- **Brief**:
Reproduce the listing below exactly, except for its pictures.

- **Excerpted data**:
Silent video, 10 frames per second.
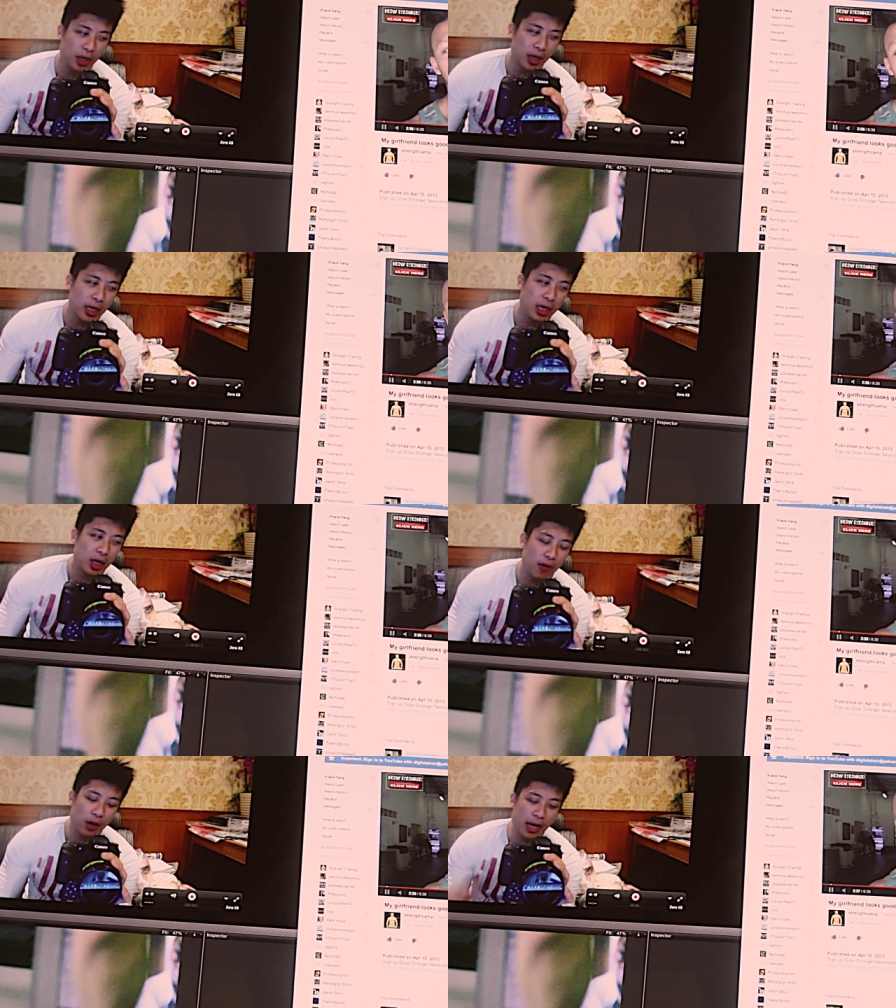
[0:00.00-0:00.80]
You
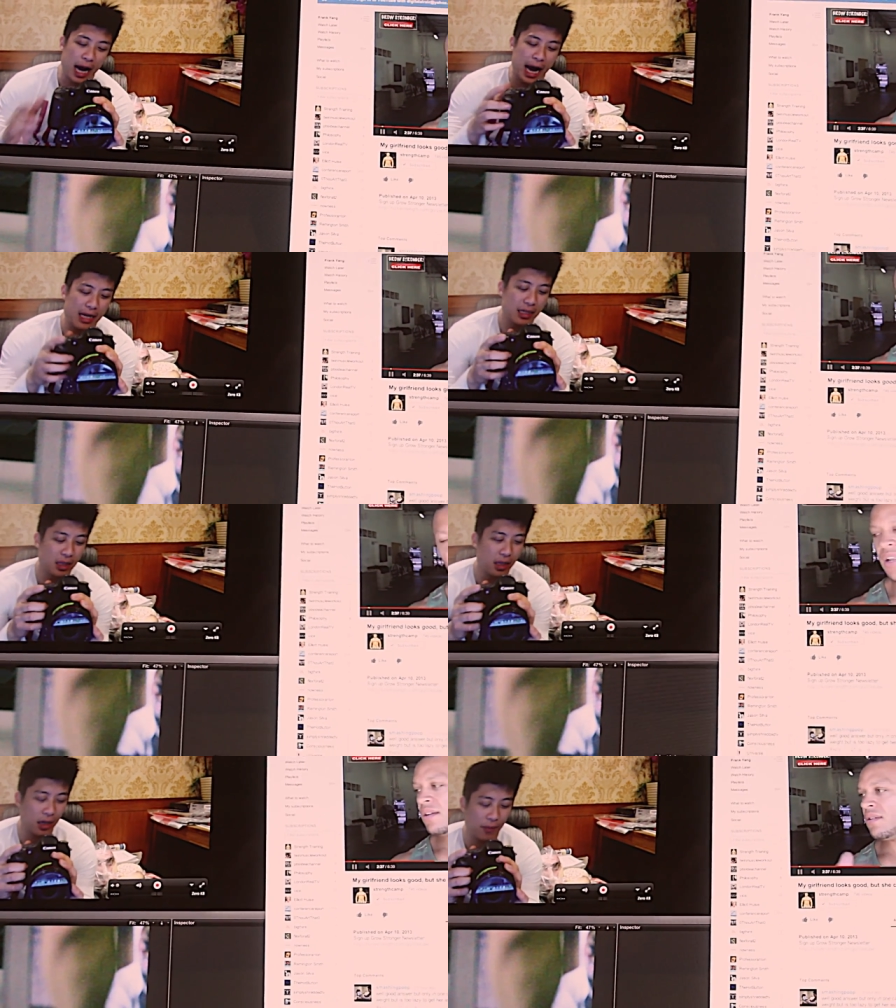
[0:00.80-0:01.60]
know, for guys,
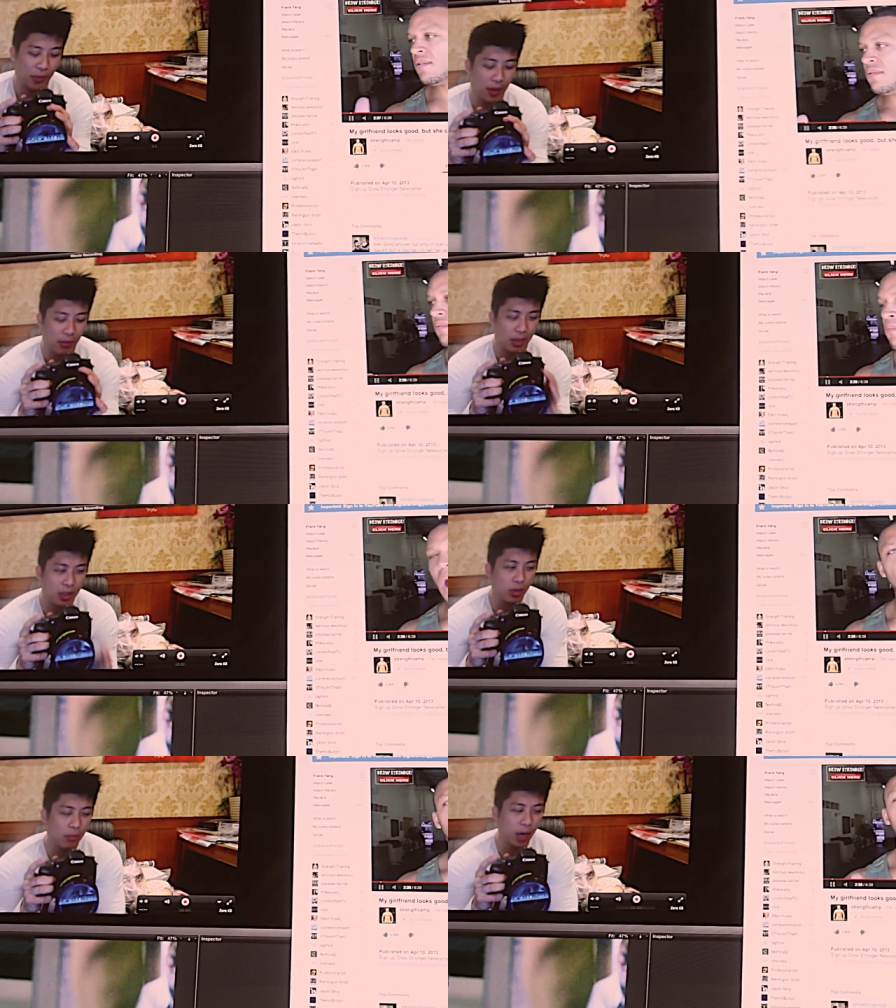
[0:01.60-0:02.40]
uh,
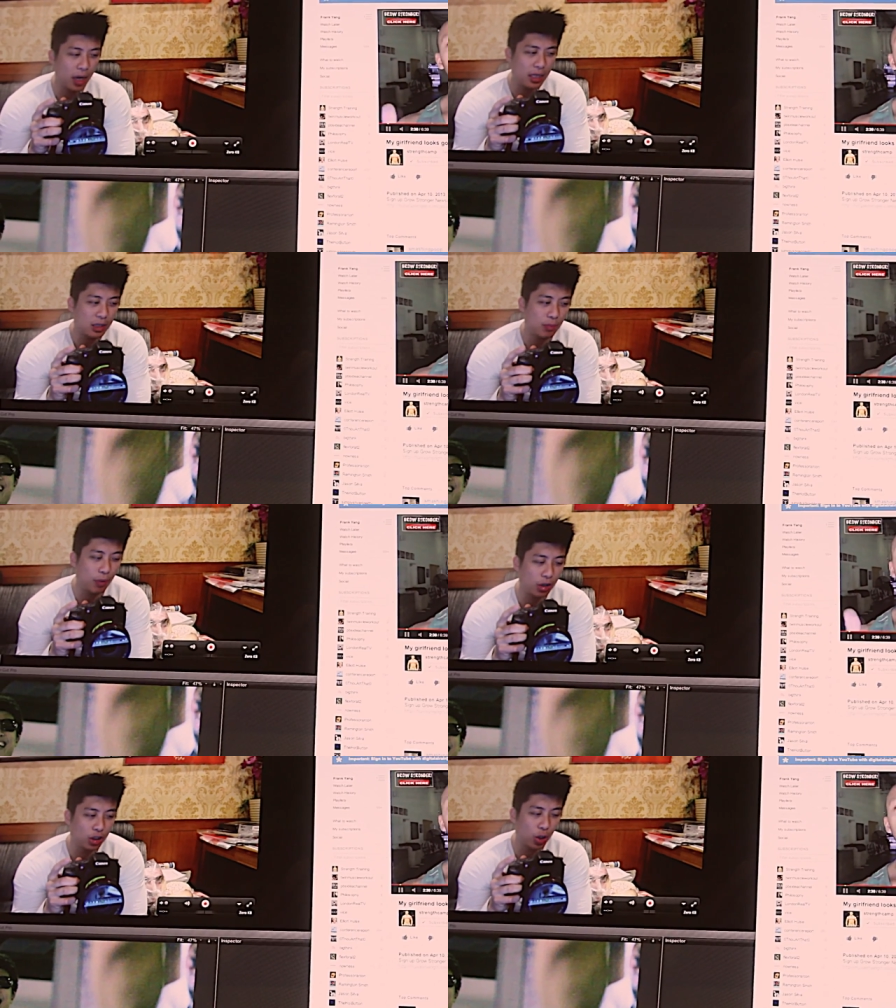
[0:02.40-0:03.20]
muscular bodies,
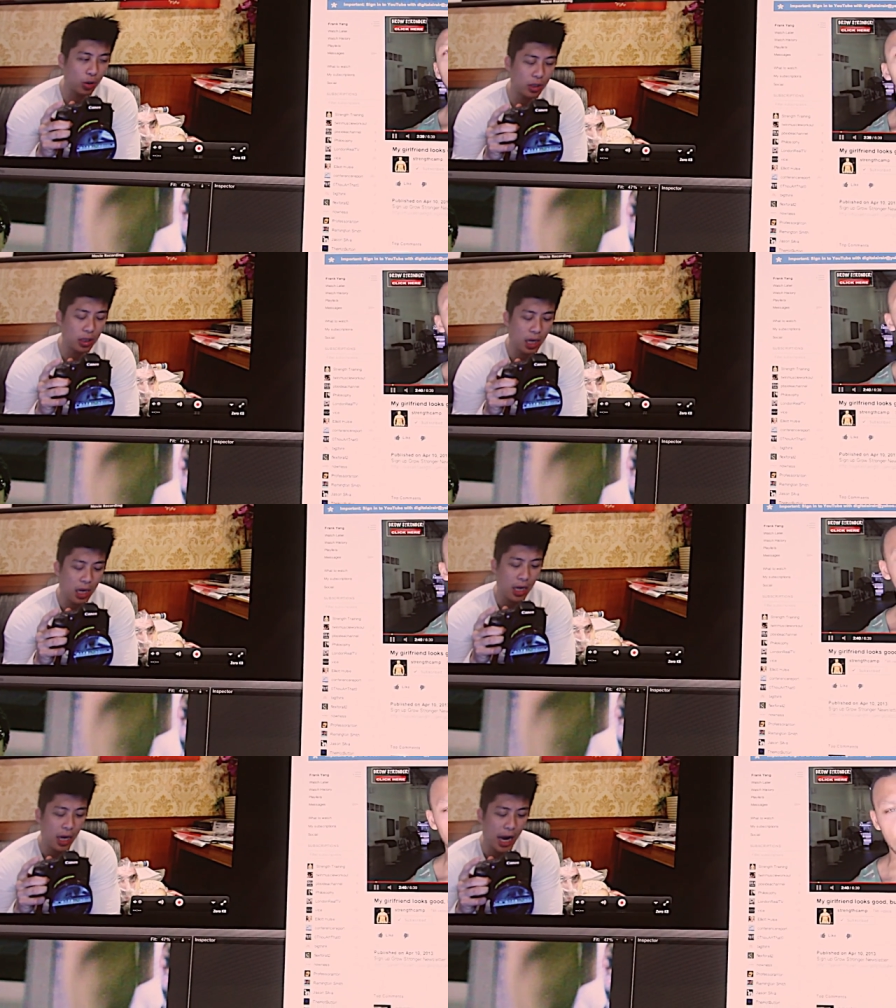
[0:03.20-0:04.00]
broad shoulders,
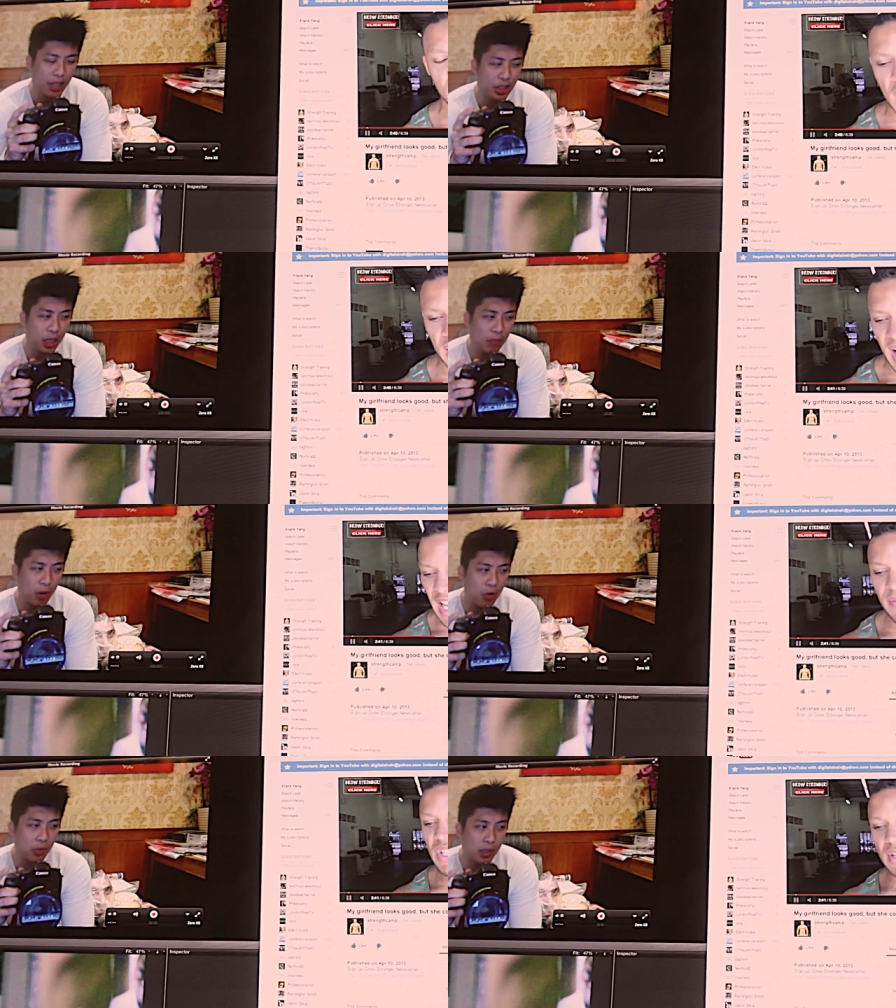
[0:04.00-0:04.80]
high
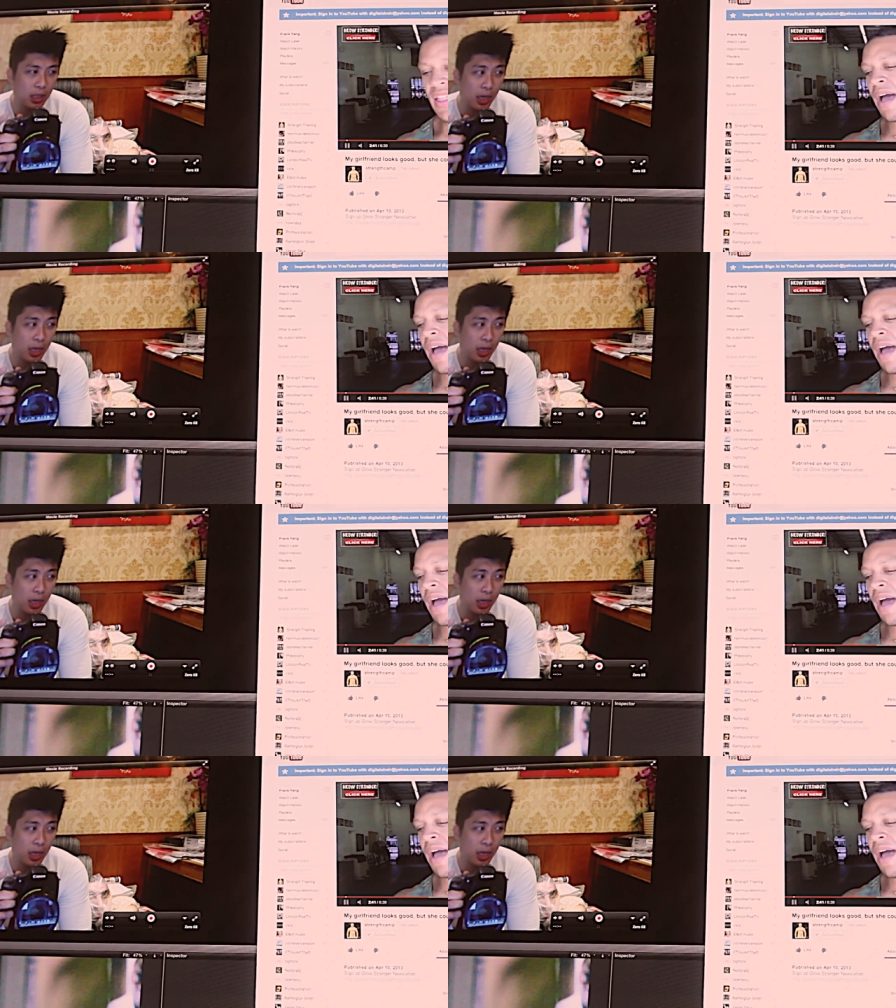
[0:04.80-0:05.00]
cheekbones,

- **Answer for the task**:
Silent video, 10 frames per second.
[0:00.00-0:00.80]
You
[0:00.80-0:01.60]
know, for guys,
[0:01.60-0:02.40]
uh,
[0:02.40-0:03.20]
muscular bodies,
[0:03.20-0:04.00]
broad shoulders,
[0:04.00-0:04.80]
high
[0:04.80-0:05.00]
cheekbones,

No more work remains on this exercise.